__What the task asks__:
Look below for the line holding "[0:12.00-0:13.00]" and the line holding "Lip reading: he's". Transcribe exactly those lines and all lines between them, nothing more.

__Source records__:
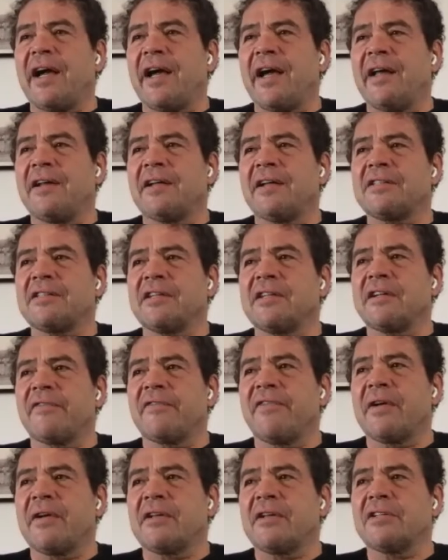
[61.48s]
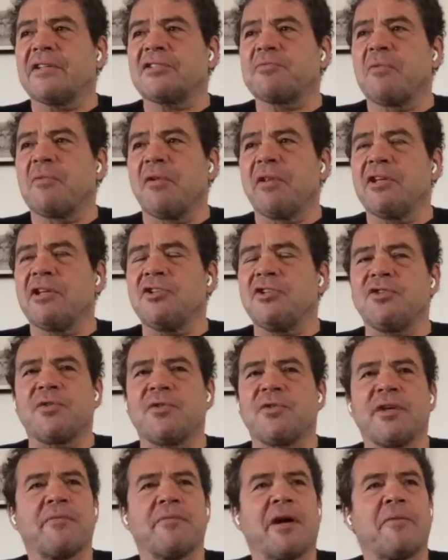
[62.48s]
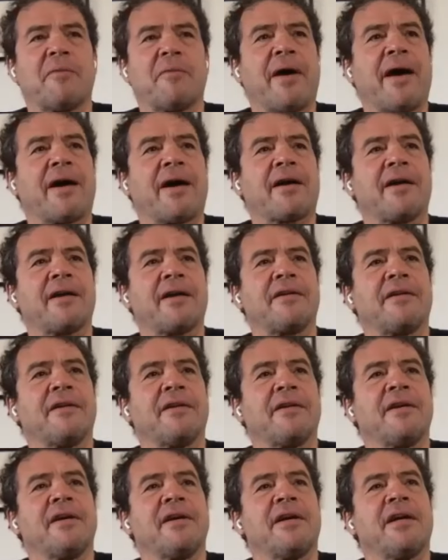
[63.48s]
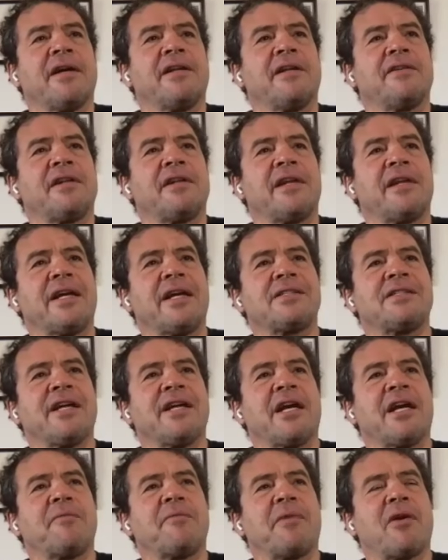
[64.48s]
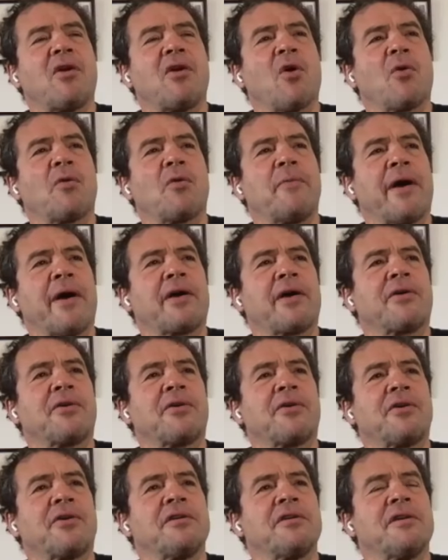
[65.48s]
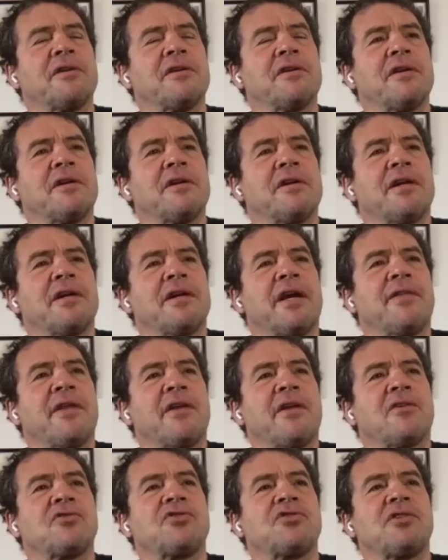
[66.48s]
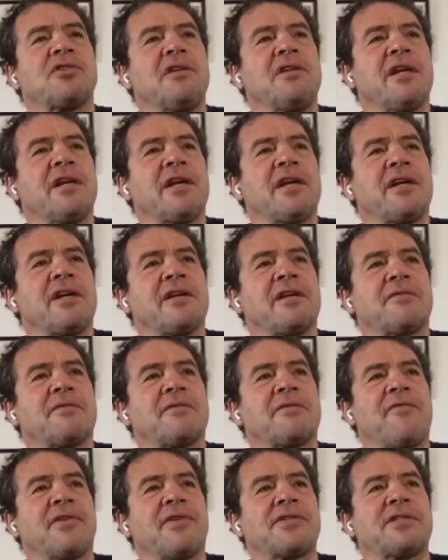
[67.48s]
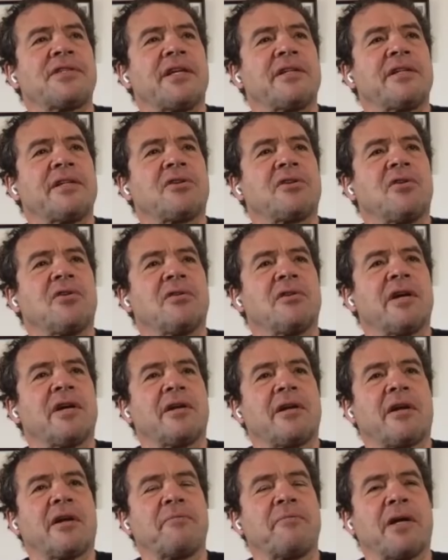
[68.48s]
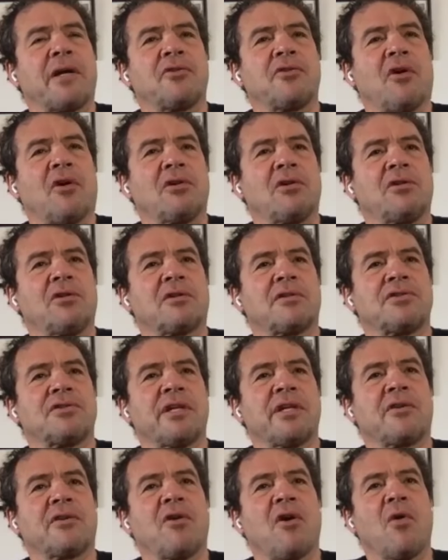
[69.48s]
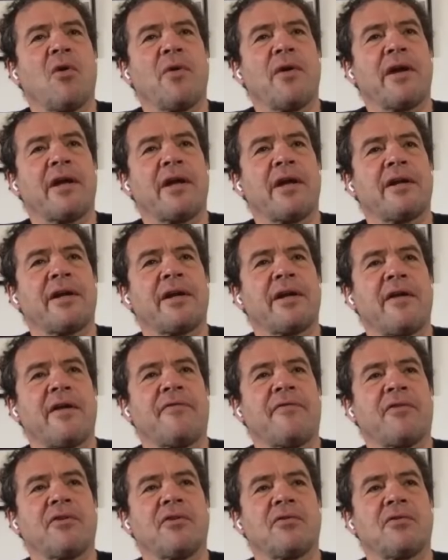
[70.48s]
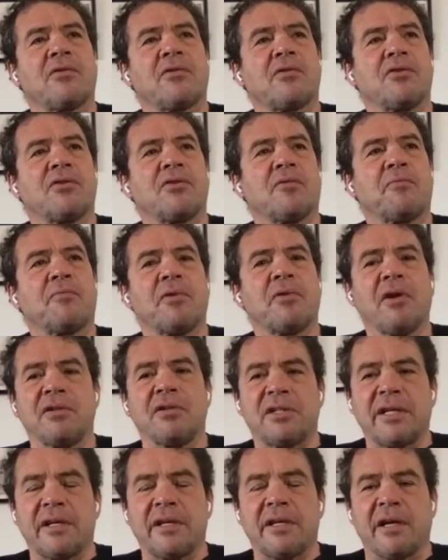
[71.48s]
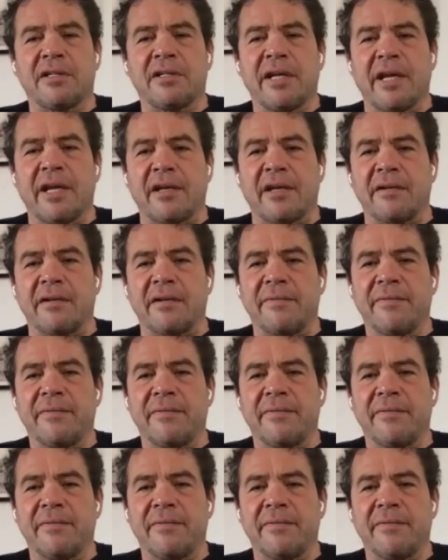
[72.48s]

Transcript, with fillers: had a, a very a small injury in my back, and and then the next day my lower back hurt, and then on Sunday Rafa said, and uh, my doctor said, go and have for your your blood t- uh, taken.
---
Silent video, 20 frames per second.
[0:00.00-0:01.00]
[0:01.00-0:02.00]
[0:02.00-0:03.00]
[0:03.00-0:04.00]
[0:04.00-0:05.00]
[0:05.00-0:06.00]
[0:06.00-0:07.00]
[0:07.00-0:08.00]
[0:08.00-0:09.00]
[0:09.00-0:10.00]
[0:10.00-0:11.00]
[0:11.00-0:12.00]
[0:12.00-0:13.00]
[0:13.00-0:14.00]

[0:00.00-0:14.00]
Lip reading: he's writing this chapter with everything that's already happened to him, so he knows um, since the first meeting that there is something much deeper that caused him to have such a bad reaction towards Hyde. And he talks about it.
...
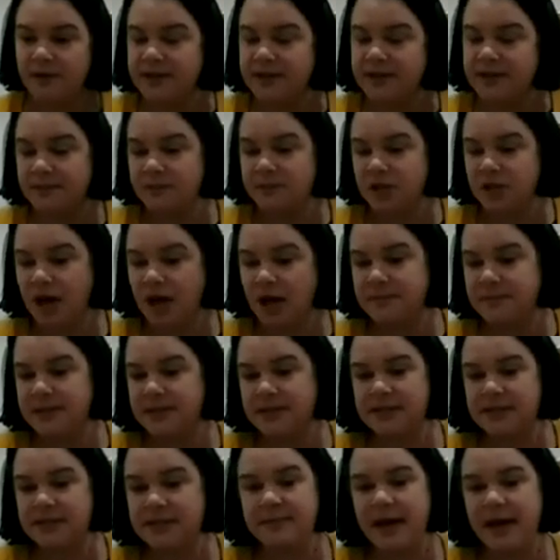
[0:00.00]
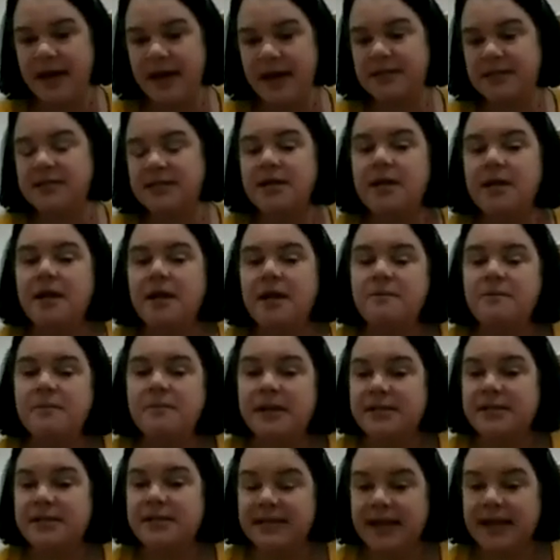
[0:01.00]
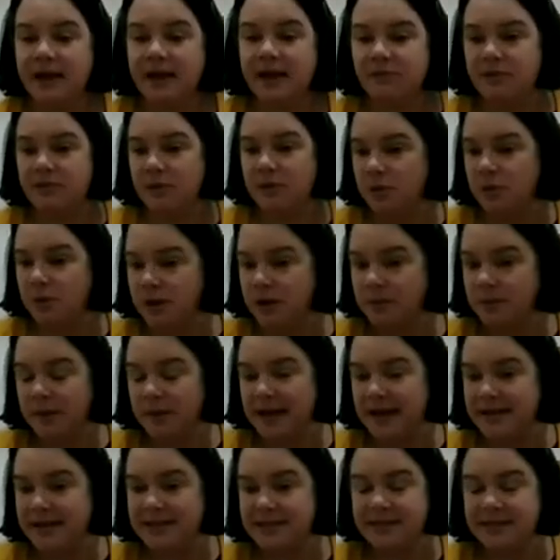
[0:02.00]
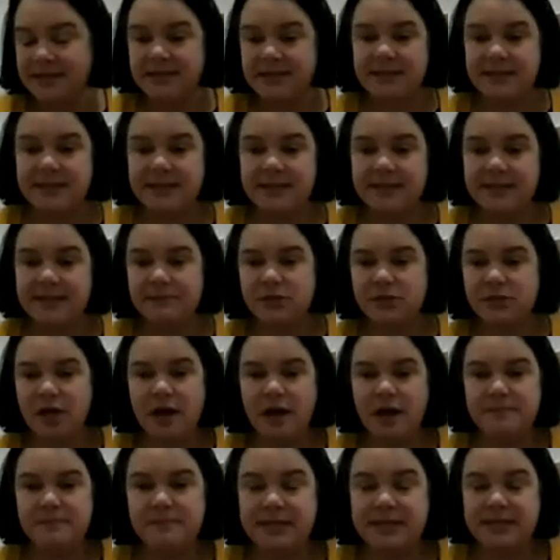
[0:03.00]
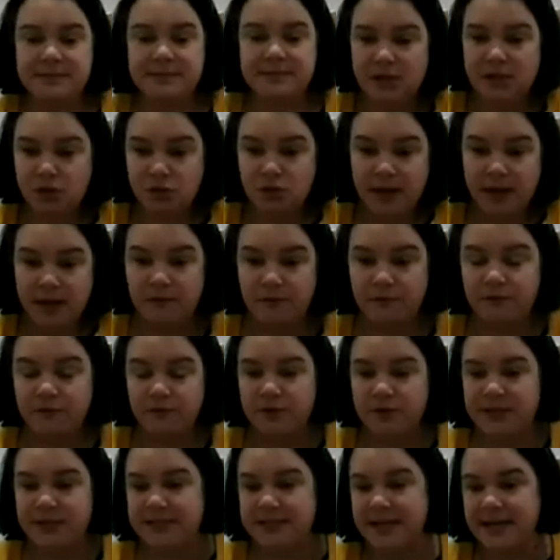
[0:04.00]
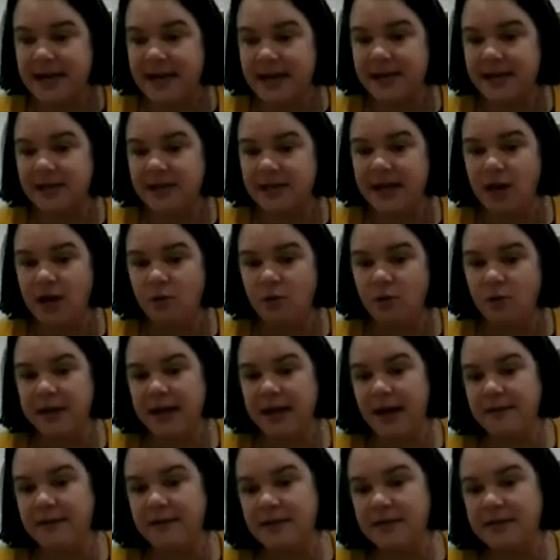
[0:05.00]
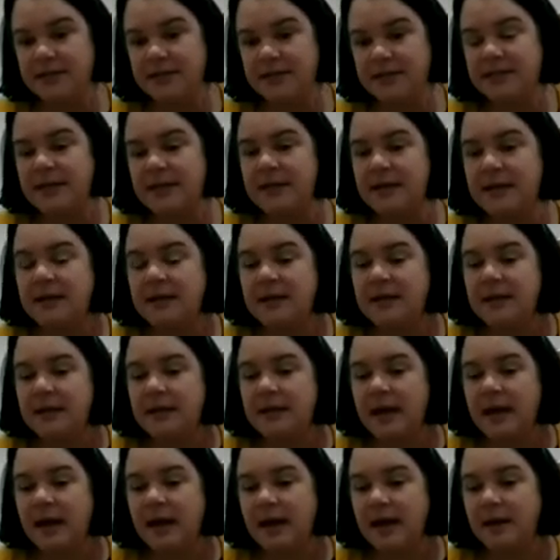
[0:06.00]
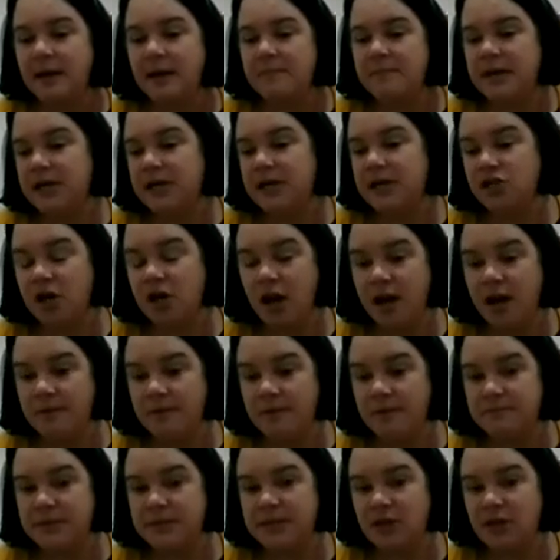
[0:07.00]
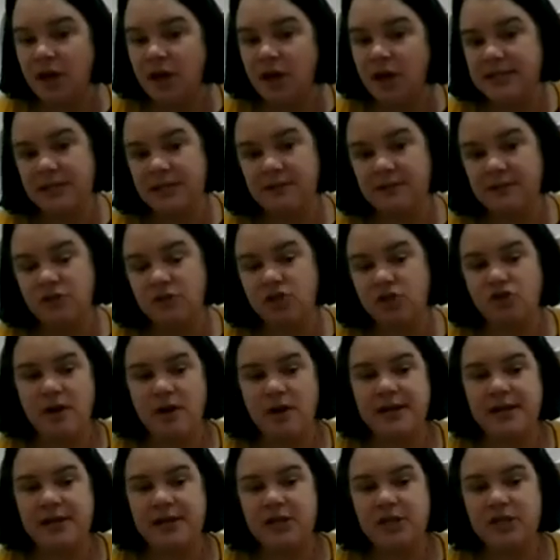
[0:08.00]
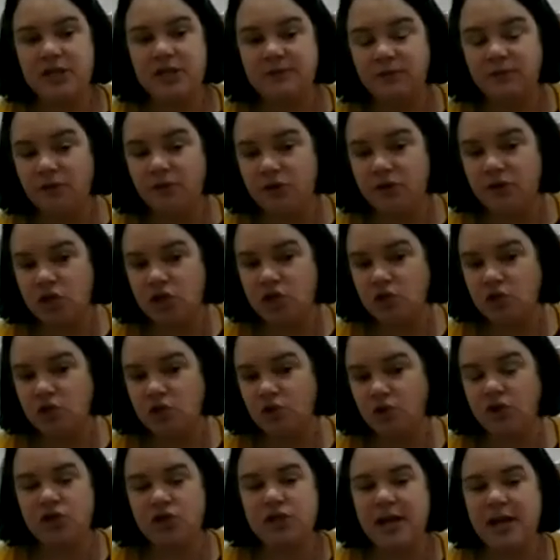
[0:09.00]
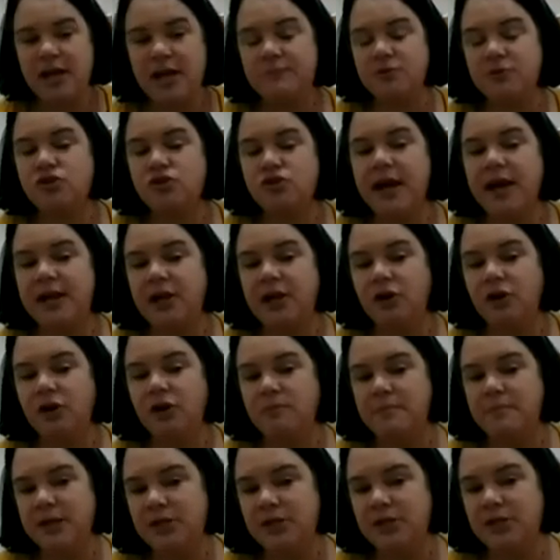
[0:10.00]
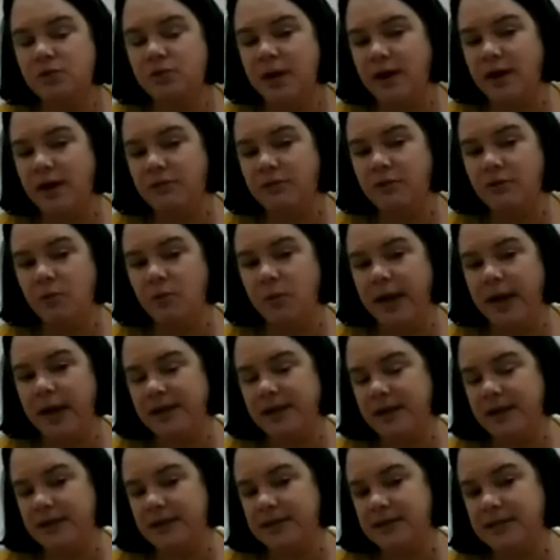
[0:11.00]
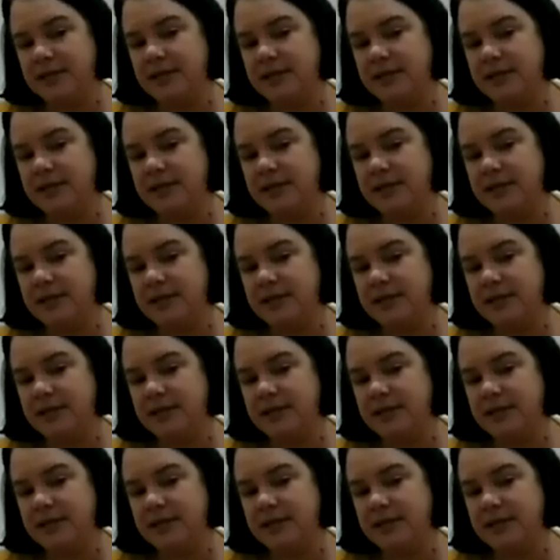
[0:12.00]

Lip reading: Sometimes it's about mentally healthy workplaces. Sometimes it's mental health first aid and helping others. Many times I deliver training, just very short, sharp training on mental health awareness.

__Solution to the problem__:
[0:12.00-0:13.00]
[0:13.00-0:14.00]

[0:00.00-0:14.00]
Lip reading: he's writing this chapter with everything that's already happened to him, so he knows um, since the first meeting that there is something much deeper that caused him to have such a bad reaction towards Hyde. And he talks about it.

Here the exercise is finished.